Closed mikeAdamss closed 3 years ago
Doesn't messytables require xlrd==1.2 for their excel support anyways? As far as I can see replacing the conversion from ods to xlsx wouldn't solve the ultimate dependency.
just to document our chat on this, yes but we'd build off this messytables branch: https://github.com/GSS-Cogs/messytables/commit/ed9f3ed1ab36c86f533fbb1616c974077777857e. which is now viable as the databaker table loaders (thing what returns "tabs") are no longer dependant on the quirks of that old xlrd release.
merged.
we're currently handling ods in gssutils by converting ods files to xls files then passing them in. this is what gives us the simple "dataframe" of cells without cell properties.

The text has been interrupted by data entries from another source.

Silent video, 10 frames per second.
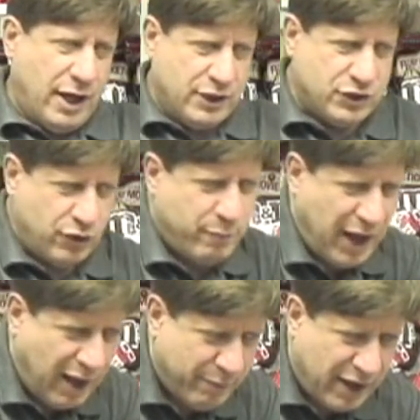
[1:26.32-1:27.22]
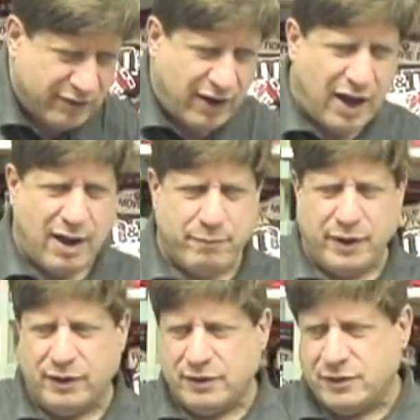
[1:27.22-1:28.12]
soda pop on top
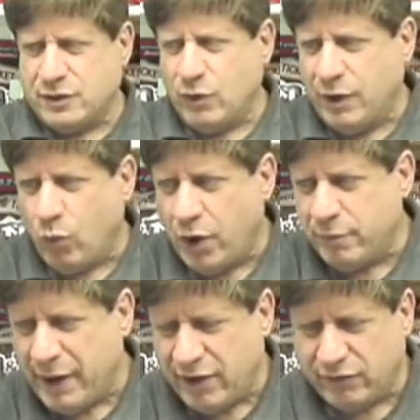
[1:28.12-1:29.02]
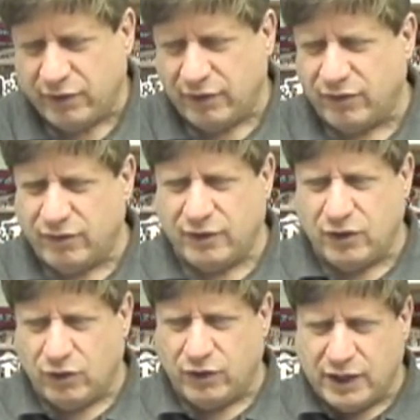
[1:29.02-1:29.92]
and water bottles, and
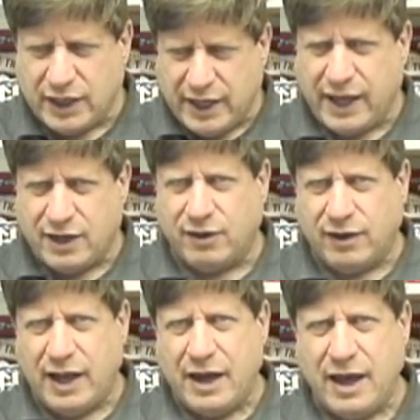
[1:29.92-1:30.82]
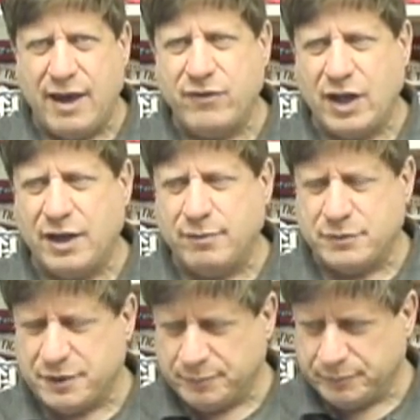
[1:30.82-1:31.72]
it can handle a lot of heavy
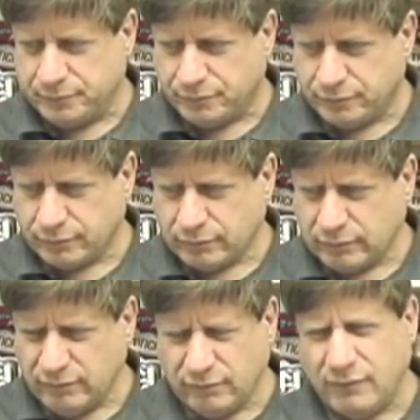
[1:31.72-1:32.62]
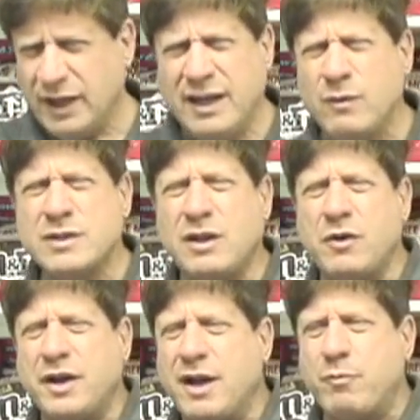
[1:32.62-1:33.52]
items. And he was
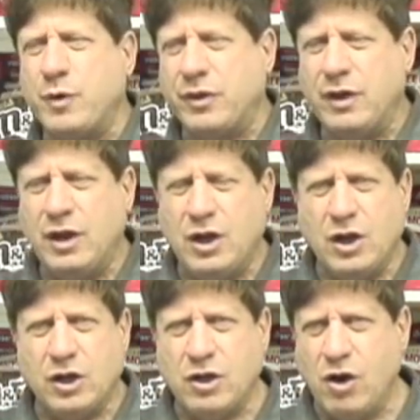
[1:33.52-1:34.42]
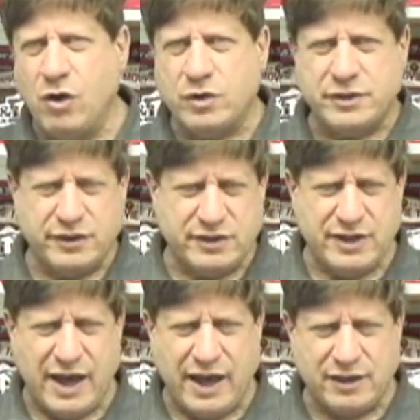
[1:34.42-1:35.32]
loaded up with Cokes and
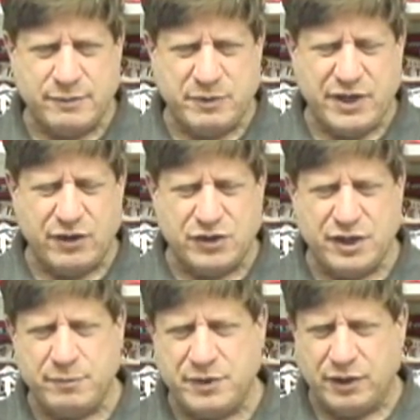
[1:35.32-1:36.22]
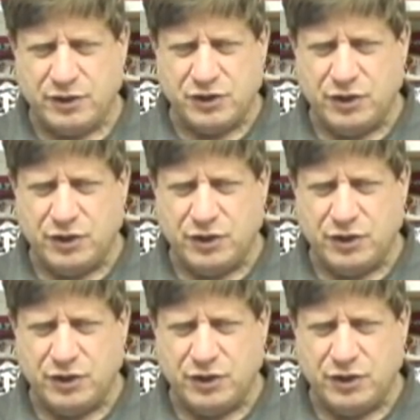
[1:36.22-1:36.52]
snacks, potato chips and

This: https://github.com/GSS-Cogs/gss-utils/blob/6608fd45c03c5438d93b0311be3b9d5b20f3e99b/gssutils/transform/download.py#L66-L72
this also ties gssutils into dependencies we don't want it to have to worry about (i.e the old version of xlrd as used by pyexcel).
this is an mvp to do that "convert to excel" for databaker in databaker, so loading the cells without properties is fine, (that'll be a separate, much bigger pieces of work in the future) so in the event we passed as ods file just convert it to xls or xlsx and pass it into the relevant existing table loader.
Don't use any ods compliant library that relies on old versions of xlrd, that'd just recreate the original dependency problems (I would personally explore the pandas, pyexcel and more up to date verson of xlrd we're already using in databaker rather then importing more dependencies).